Goodling also said this, according to the Eric Black byline article:

She acknowledged that, in some instances, she "crossed the line" by allowing political considerations to play a role in filling civil service positions at the Justice Department in violation of regulations that require a non-political process. But she implied that such cases were few and that the violations were unintentional.

United States Attorney is not a civil service position, but if politics played a role in civil service appointments, how big do you suppose that role was for the USA jobs?

It is almost as if Katie knew what Goodling was going to say and wanted to offer her rebuttal.
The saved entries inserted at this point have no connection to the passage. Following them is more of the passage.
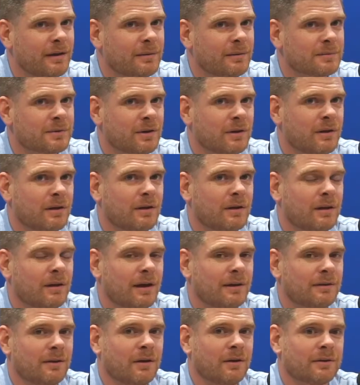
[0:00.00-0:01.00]
a
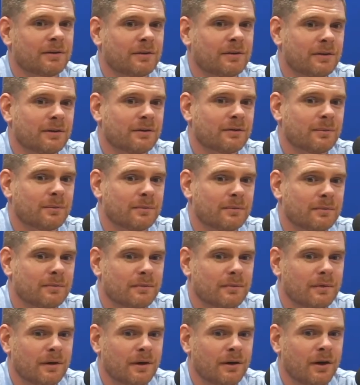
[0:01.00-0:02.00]
lot also just from,
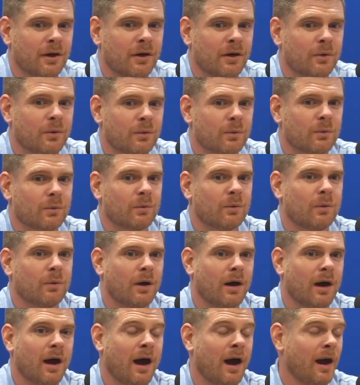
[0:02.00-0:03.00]
you know,
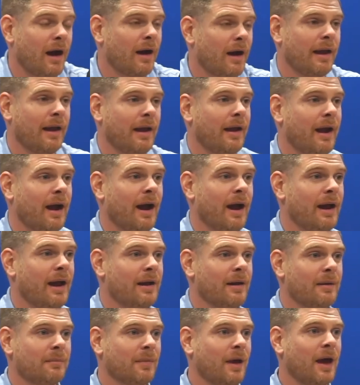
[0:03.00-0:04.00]
hey, I
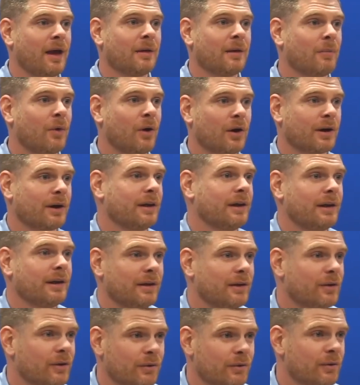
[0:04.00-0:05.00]
am not a marketing
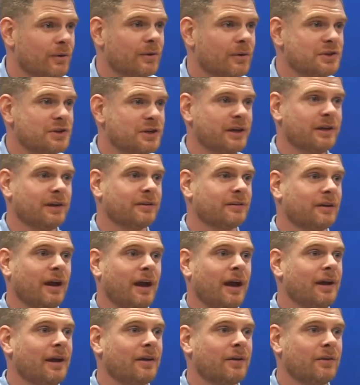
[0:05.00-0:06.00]
guru or genius.
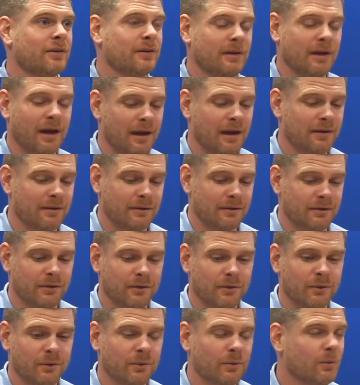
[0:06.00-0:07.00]
I could not
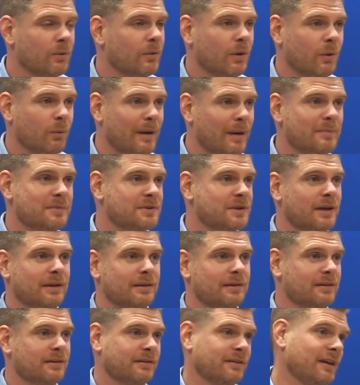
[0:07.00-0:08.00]
do a website
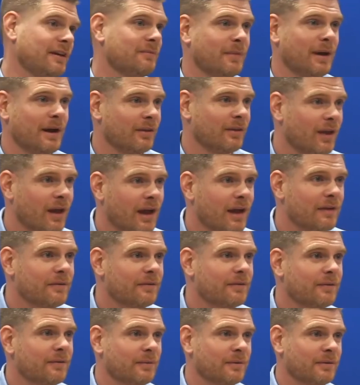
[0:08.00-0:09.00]
to save my
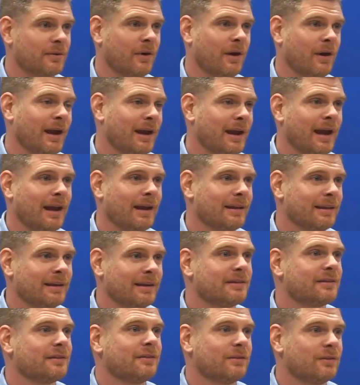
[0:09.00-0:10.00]
life. So I got to
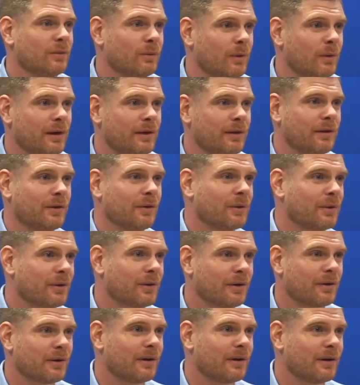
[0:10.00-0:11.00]
listen to what
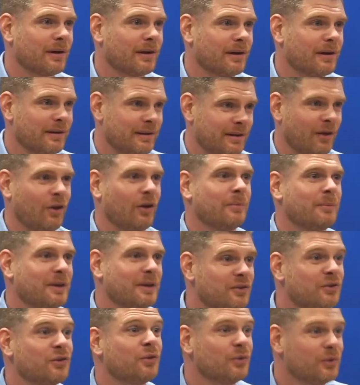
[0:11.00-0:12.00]
you're telling me
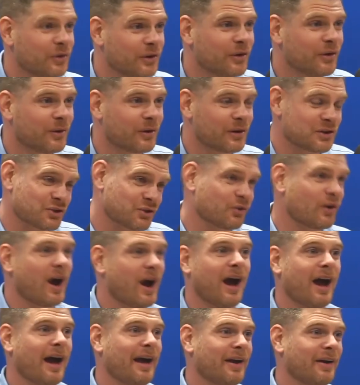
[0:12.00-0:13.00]
to do or
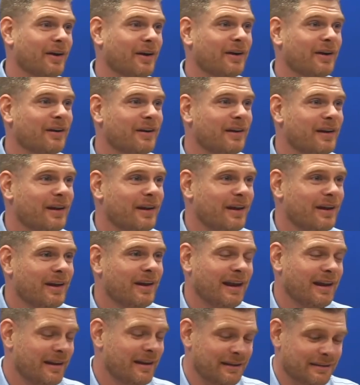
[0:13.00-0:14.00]
try. Or
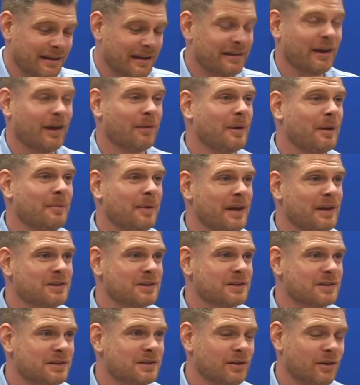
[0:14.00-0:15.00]
as I tell my
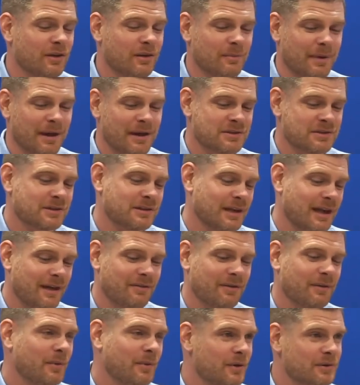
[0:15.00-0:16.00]
patients, you know, the patients that have
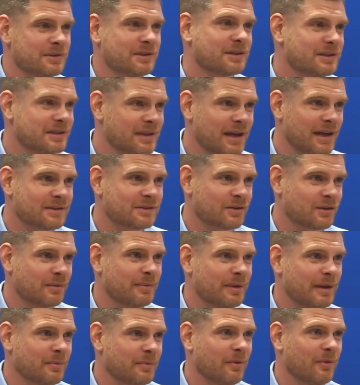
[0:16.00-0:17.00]
the most success are the
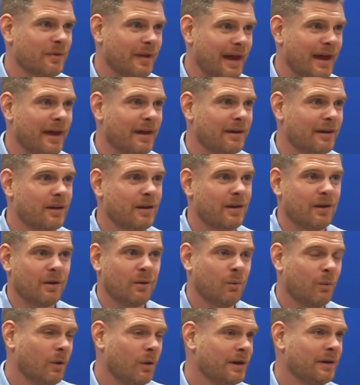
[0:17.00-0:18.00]
people that,
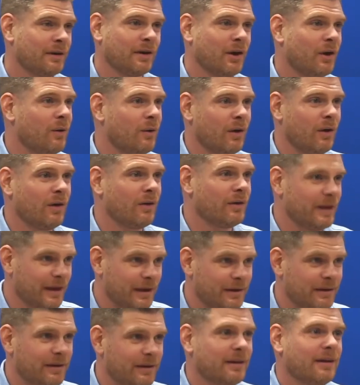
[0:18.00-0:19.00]
one, go all
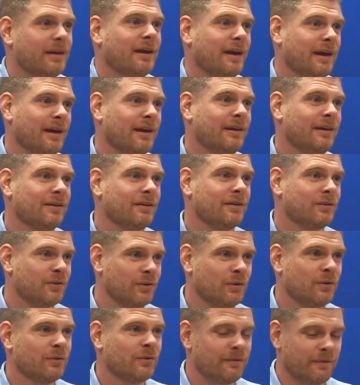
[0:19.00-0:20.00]
in, and
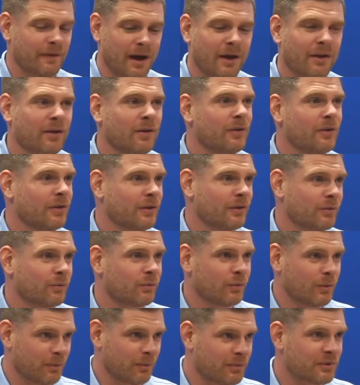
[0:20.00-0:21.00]
two, follow the
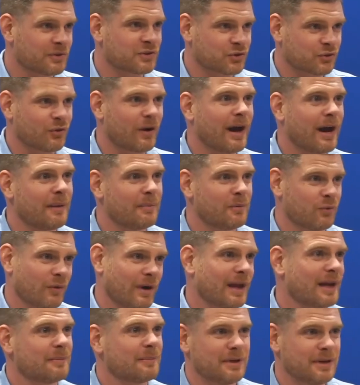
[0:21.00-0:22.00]
prescribed
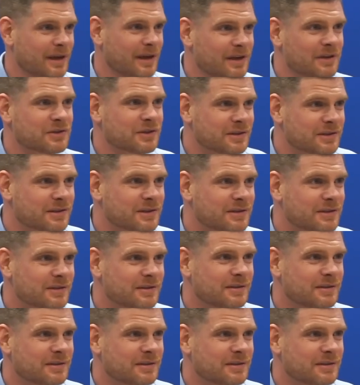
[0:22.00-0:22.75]
recommendations. Sure.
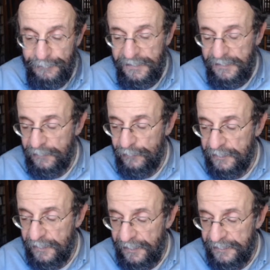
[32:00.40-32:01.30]
meaning when
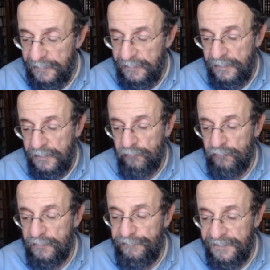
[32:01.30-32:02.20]
God
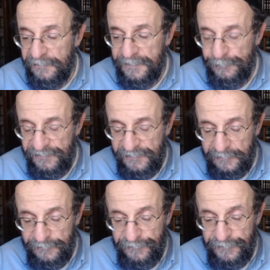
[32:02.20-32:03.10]
revealed
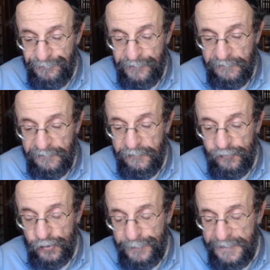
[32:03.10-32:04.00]
himself to the
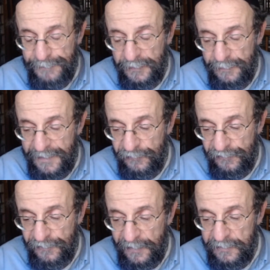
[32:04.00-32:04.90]
Jewish people at Mount
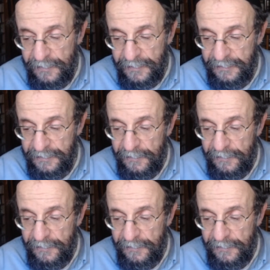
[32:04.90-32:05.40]
Sinai,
Katie says that Paulose comes in for criticism because:

She's young, female, a "person of color" and an immigrant. (Her grandfather came here from India with $7 in his pocket in the 1960s, she has said, and the rest of the family followed.) If she were a political liberal -- as such people are expected to be -- she would be the toast of the town. But she's not. In some folks' view, such renegades must be run out of the public arena quickly before other minority folks get similar uppity, independent ideas.

Second, she's an evangelical Christian. "This image of her as a kind of Jesus freak is just bizarre," says Kendall. "I've read things [about this] I find hard to believe. The descriptions of her aggressive religiosity just couldn't be farther from the person I knew."

The first of these two paragraphs could have been written by C.J. In fact, it was written by C.J. Katie championing the plight of young, female, minority immigrants. Hmmm, what's wrong with this picture?

The second paragraph is just Katie's Christian-persecution complex. That's more like it Katie.

Rachel Paulose has not gotten raves from the people who actually work in the office, nor the previous holder of that office. Getting the job through her pal Monica "I'll take the Fifth" Goodling is a blot on Paulose's escutcheon that she has done nothing since taking the office to remove.